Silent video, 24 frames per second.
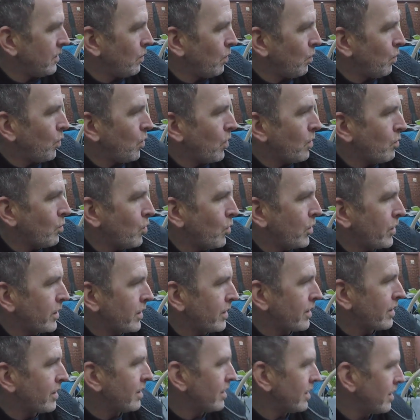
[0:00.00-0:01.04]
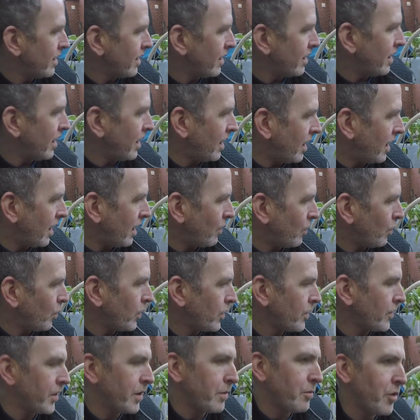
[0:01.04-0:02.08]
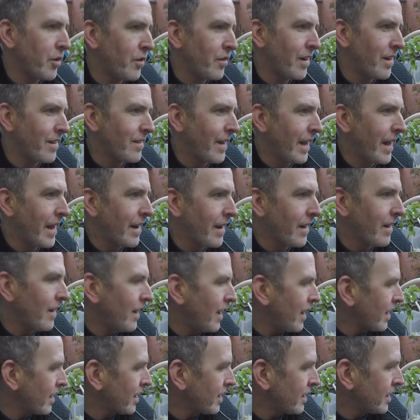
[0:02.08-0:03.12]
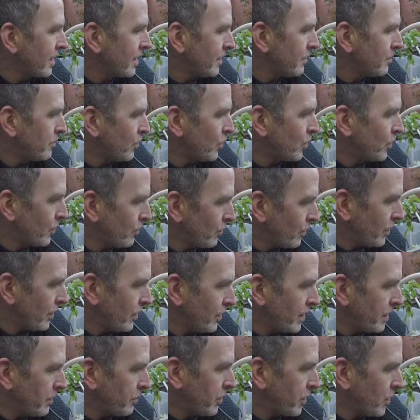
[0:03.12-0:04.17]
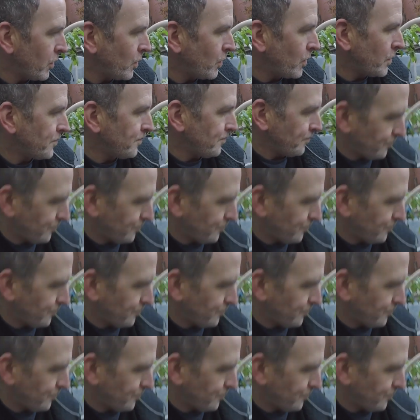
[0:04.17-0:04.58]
warm water, watered them around 8 o'clock before it really dipped cold,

> _Required action_:
Quote the records above exactly, leaving out any pictures.

> _Output_:
Silent video, 24 frames per second.
[0:00.00-0:01.04]
[0:01.04-0:02.08]
[0:02.08-0:03.12]
[0:03.12-0:04.17]
[0:04.17-0:04.58]
warm water, watered them around 8 o'clock before it really dipped cold,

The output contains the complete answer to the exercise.